Wildlife in Cameroon harbor diverse coronaviruses, including many closely related to human coronavirus 229E

Abstract

Zoonotic spillover of animal viruses into human populations is a continuous and increasing public health risk. Severe acute respiratory syndrome coronavirus 2 (SARS-CoV-2) highlights the global impact of emergence. Considering the history and diversity of coronaviruses (CoVs), especially in bats, SARS-CoV-2 will likely not be the last to spillover from animals into human populations. We sampled and tested wildlife in the Central African country Cameroon to determine which CoVs are circulating and how they relate to previously detected human and animal CoVs. We collected animal and ecological data at sampling locations and used family-level consensus PCR combined with amplicon sequencing for virus detection. Between 2003 and 2018, samples were collected from 6,580 animals of several different orders. CoV RNA was detected in 175 bats, a civet, and a shrew. The CoV RNAs detected in the bats represented 17 different genetic clusters, coinciding with alpha (n = 8) and beta (n = 9) CoVs. Sequences resembling human CoV-229E (HCoV-229E) were found in 40 Hipposideridae bats. Phylogenetic analyses place the human-derived HCoV-229E isolates closest to those from camels in terms of the S and N genes but closest to isolates from bats for the envelope, membrane, and RNA-dependent RNA polymerase genes. The CoV RNA positivity rate in bats varied significantly (P < 0.001) between the wet (8.2 per cent) and dry seasons (4.5 per cent). Most sampled species accordingly had a wet season high and dry season low, while for some the opposite was found. Eight of the suspected CoV species of which we detected RNA appear to be entirely novel CoV species, which suggests that CoV diversity in African wildlife is still rather poorly understood. The detection of multiple different variants of HCoV-229E-like viruses supports the bat reservoir hypothesis for this virus, with the phylogenetic results casting some doubt on camels as an intermediate host. The findings also support the previously proposed influence of ecological factors on CoV circulation, indicating a high level of underlying complexity to the viral ecology. These results indicate the importance of investing in surveillance activities among wild animals to detect all potential threats as well as sentinel surveillance among exposed humans to determine emerging threats.

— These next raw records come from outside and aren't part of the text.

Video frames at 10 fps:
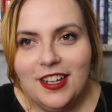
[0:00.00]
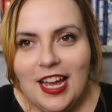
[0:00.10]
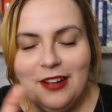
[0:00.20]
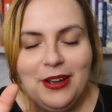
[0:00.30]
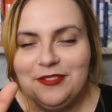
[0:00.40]

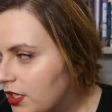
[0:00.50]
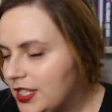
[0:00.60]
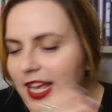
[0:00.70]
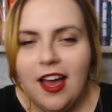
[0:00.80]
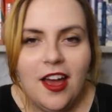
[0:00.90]
anyway.
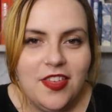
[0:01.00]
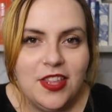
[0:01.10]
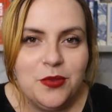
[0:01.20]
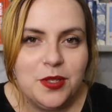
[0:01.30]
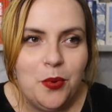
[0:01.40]
So yeah, I
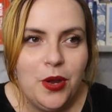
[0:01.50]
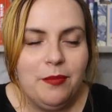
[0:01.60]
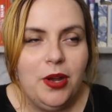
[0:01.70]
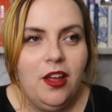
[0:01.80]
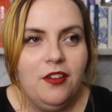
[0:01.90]
think there was a point
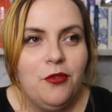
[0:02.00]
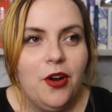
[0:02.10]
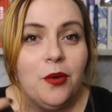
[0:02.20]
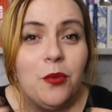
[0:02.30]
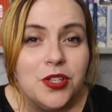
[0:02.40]
in my life
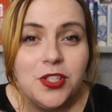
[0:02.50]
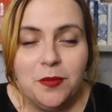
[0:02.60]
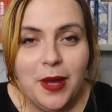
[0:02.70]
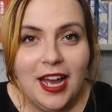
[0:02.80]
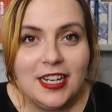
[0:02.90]
where I was
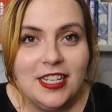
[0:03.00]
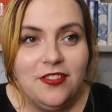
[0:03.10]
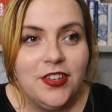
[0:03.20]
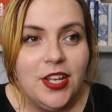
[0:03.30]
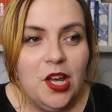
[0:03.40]
super active,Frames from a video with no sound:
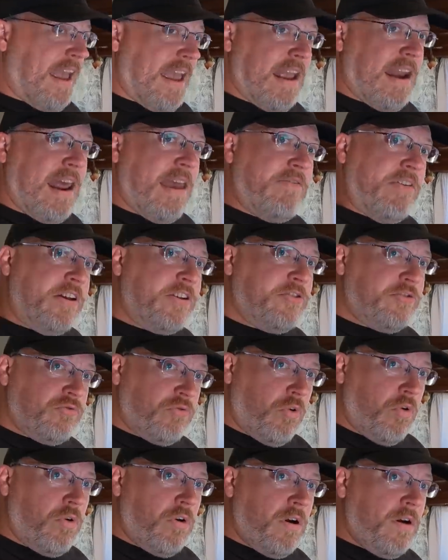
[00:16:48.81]
I hate having a
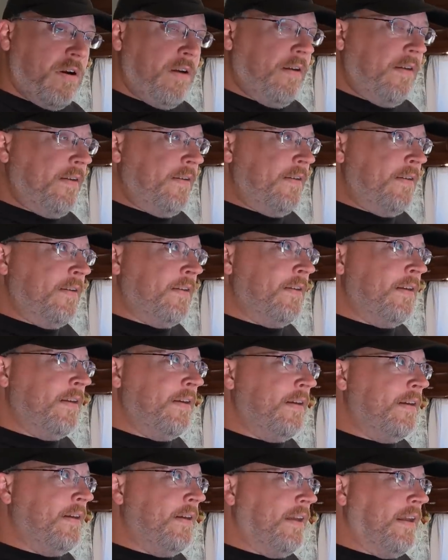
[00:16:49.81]
drawer
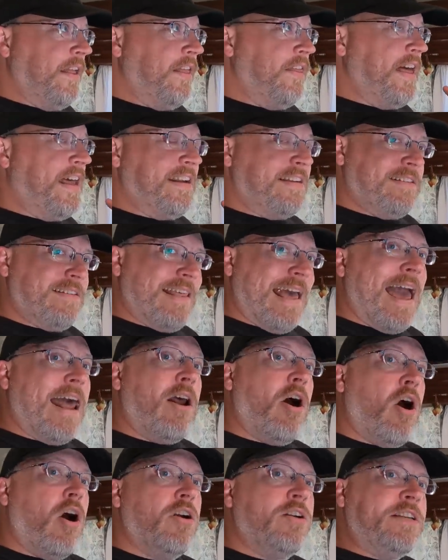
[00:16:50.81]
that is that
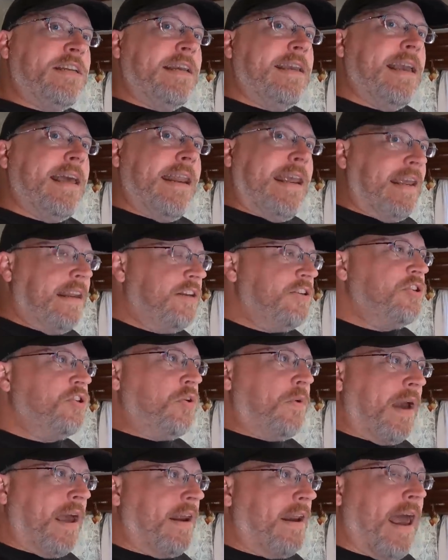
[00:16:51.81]
hard to get
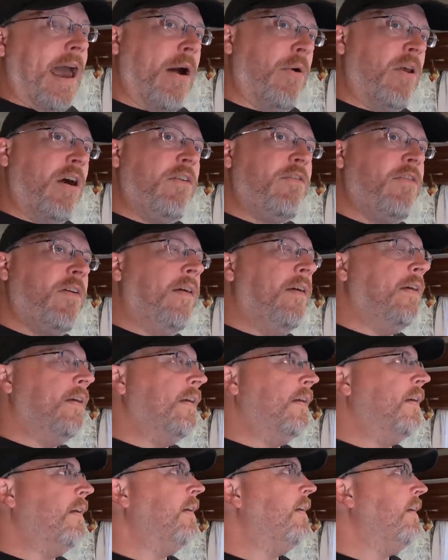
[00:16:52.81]
into and out of,
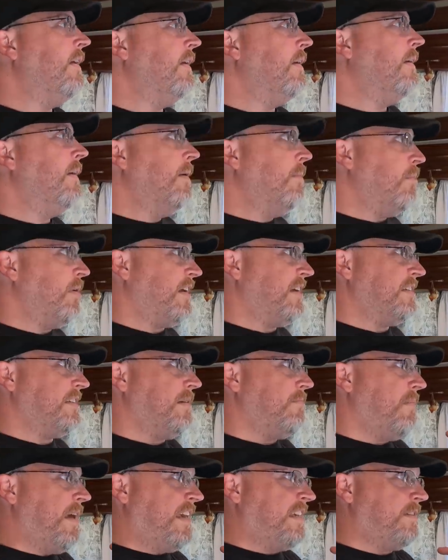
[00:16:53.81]
because
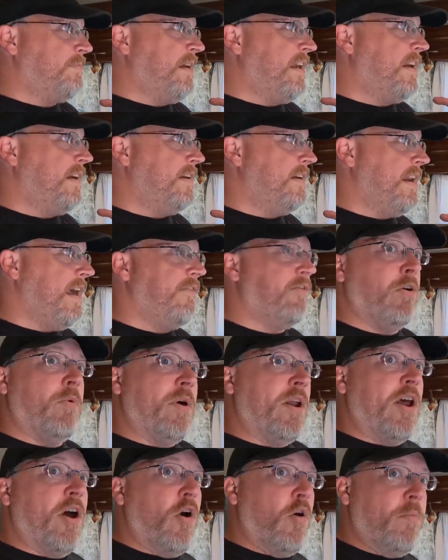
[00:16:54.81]
it makes me never
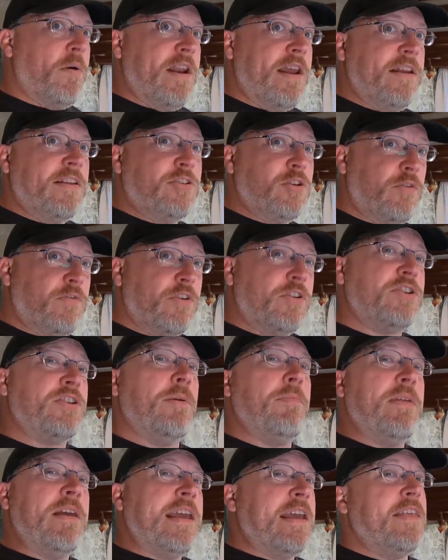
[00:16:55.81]
want to open it. So if there's
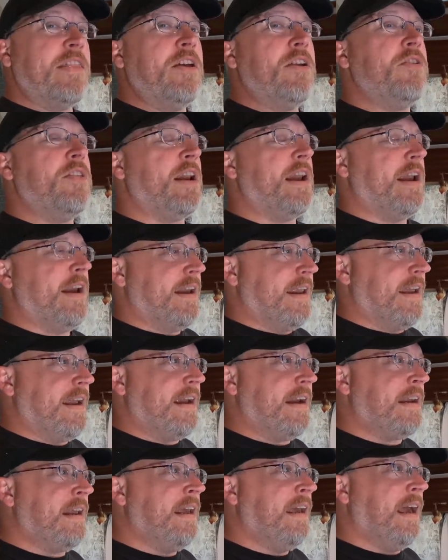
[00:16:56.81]
something in there that I
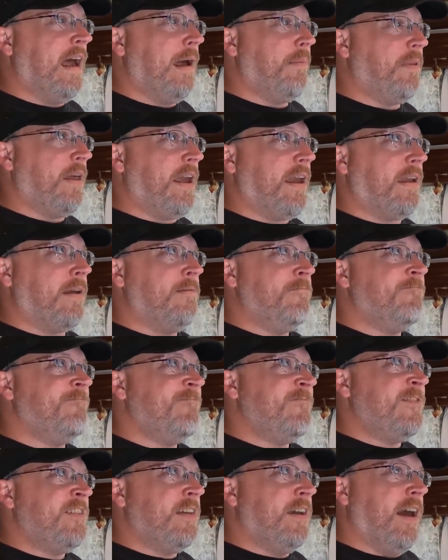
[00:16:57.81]
need, I'm like,
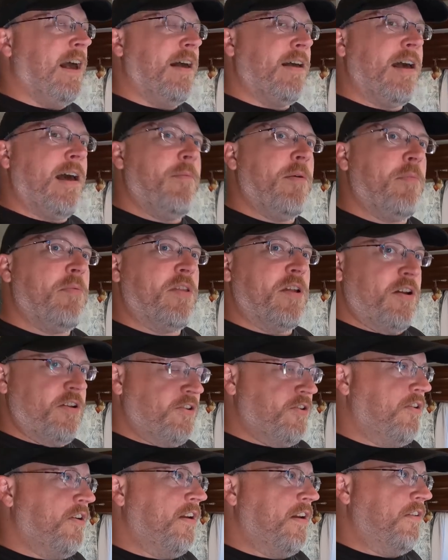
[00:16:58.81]
I'll come up with an
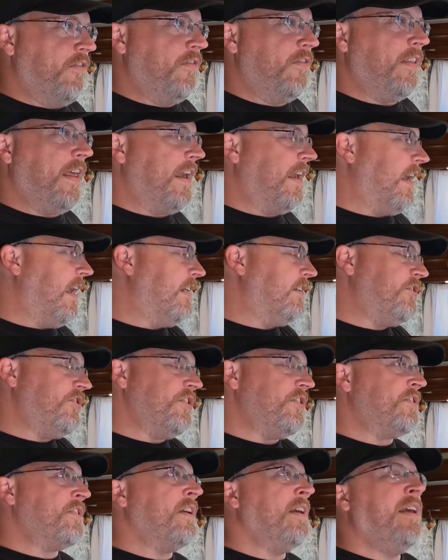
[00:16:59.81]
alternative. Like yeah. it's
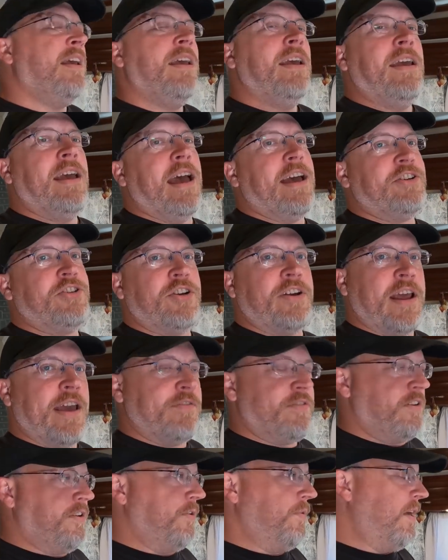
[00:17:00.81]
just, I shouldn't
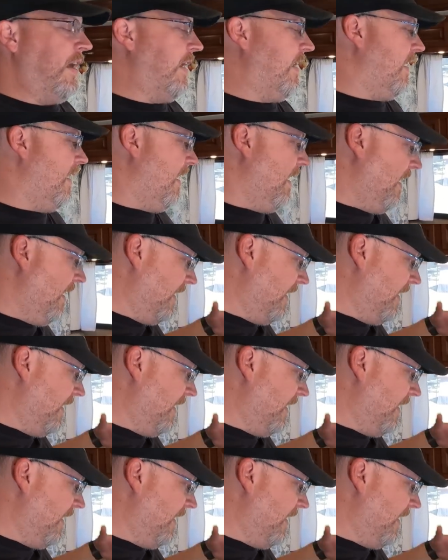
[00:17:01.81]
have to do that.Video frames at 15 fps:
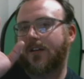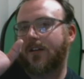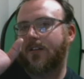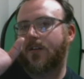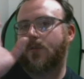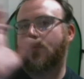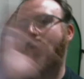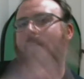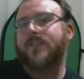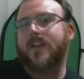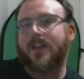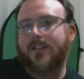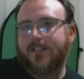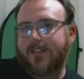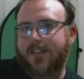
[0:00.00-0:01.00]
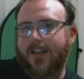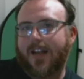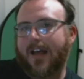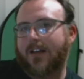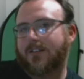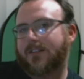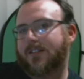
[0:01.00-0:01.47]
ruffians that
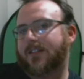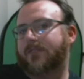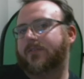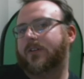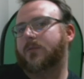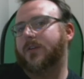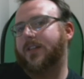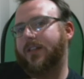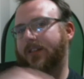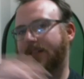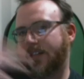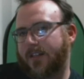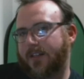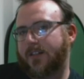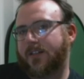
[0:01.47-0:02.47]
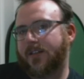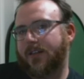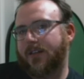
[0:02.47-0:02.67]
Hal's living with and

Keywords: Coronavirus; HCoV-229E; bats; cameroon; seasonality; wildlife.

Figure 1.

Sampling map: Map of Cameroon highlighting where samples were collected.

Figure 2.

Phylogenetic tree: Maximum likelihood phylogenetic tree of coronavirus sequences presented as a proportional cladogram based on the RdRp region targeted by the PCR by Watanabe et. al. (Watanabe et al. 2010). The sequences detected during the project are highlighted by red boxes, and numbers in brackets indicate the number of sequences sharing more than 95 per cent nucleotide identities. GenBank accession numbers are listed for previously published sequences, while sequences obtained during the project are identified by cluster names (compare Table 2). Numbers at nodes indicate bootstrap support.

Figure 3.

Phylogenetic tree: Maximum likelihood phylogenetic tree of coronavirus sequences presented as a proportional cladogram based on the RdRp region targeted by the PCR by Quan et. al. (Quan et al. 2010). The sequences detected during the project are highlighted by red boxes, and numbers in brackets indicate the number of sequences sharing more than 95 per cent nucleotide identities. GenBank accession numbers are listed for previously published sequences, while sequences obtained during the project are identified by cluster names (compare Table 2). Red boxes indicate isolates from this study. Numbers at nodes indicate bootstrap support.

Figure 4.

Phylogenetic trees of HCoV-229E-like isolates: Maximum likelihood phylogenetic tree of coronavirus sequences related to HCoC-229E based on the Spike (A), Envelope (B), Membrane (C), and Nucleoprotein (D). Red boxes indicate isolates from this study. Numbers at nodes indicate bootstrap support. Compare also Supplement 5.